Shower Mistakes

We’ve been away in the Lakes this weekend, staying at a guest house before the Christening of of friend’s daughter. We were staying in the highly-recommended Ravenstone Hotel, which was very nice. Homely enough to retain the charm of a small B&B; yet modern, clean, and with sufficient facilities to let you think you’re staying in a chain hotel. The staff were also exceptionally kind towards Lucy, helping us wherever they could – providing her with real food cooked for a baby, not just some processed jar stuff.

Sunday morning came all-too-quickly after a comfortable night’s sleep. Despite the gale-force winds rattling everything outside, it was peaceful and the breakfast was very good. Unfortunately I made a real beginner’s mistake that morning. When you’re in a hotel and having a shower, if you get the temperature to be tolerable, you should then leave things alone. Tweaking it to be slightly hotter or cooler can only result in you diving through the shower curtain head-first into the door.

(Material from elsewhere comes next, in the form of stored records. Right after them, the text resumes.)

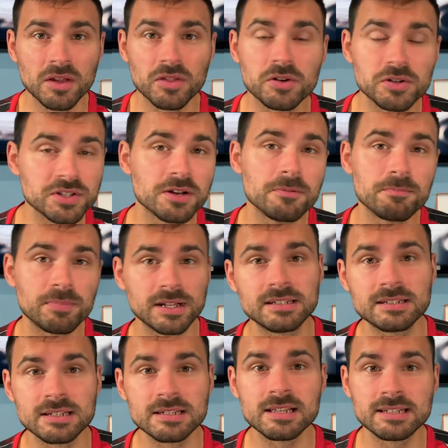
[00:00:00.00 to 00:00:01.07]
There are some
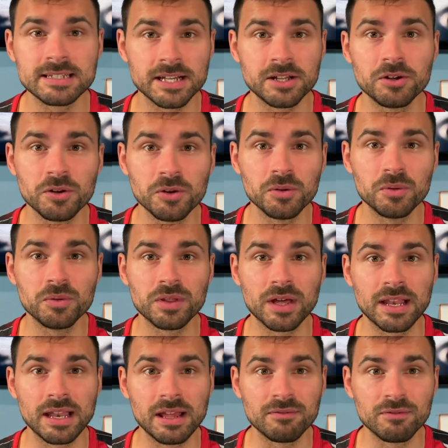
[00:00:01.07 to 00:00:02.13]
places that tell you
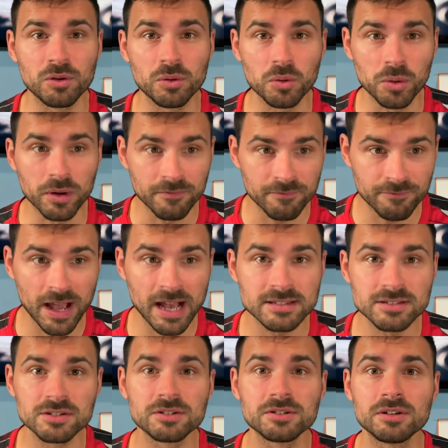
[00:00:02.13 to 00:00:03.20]
that if you're going
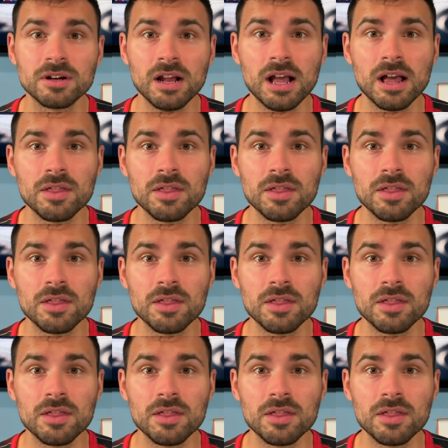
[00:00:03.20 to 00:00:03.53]
faster,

Being a bit stunned about getting out of bed at 6am, I made the critical error: finding the shower it to be slightly too cool for my liking, turned the dial anti-clockwise by a smidge and then needed 999 assistance with third degree burns.

I don’t know what it is about hotel showers that make them so different to domestic ones. At home, we have an old but functional mixer shower, which has an outer ring for on/off, with an inner dial for hot / cold. Going from unpleasantly cold to unpleasantly hot takes a movement of about an inch and a half. Pretty much everywhere I seem to go stay, though, turning the inner dial by 1mm takes you from having frozen peas to boil-in-the-bag meatballs, if you catch my drift.

Even staying with my in-laws is a bit odd though. Their shower is exactly the same design as ours, yet the outer on / off ring takes about 3 full turns to shut the water off. That doesn’t sound a lot, but when you can only turn the dial 1/3 turn at a time, it feels like you’re hand-pumping the shower getting it to switch on. The most confusing part about it is that the hot / cold arrows are the wrong way round.

Think about that for a minute. You’re in their shower for the first time and the water starts to go a bit hot, because someone is running the cold tap. No problem: just turn the dial down a bit. Ow! Turn the dial down a bit more. NO! OW!!! At this point, the person running the water downstairs turns their tap off and you’re now left with the shower running slightly hotter than it was before. This time, you now revert back to the principles discussed earlier: if it’s tolerable, then leave things alone.

It took me many, many showers at my in-laws before I actually worked out the dial was the wrong way round.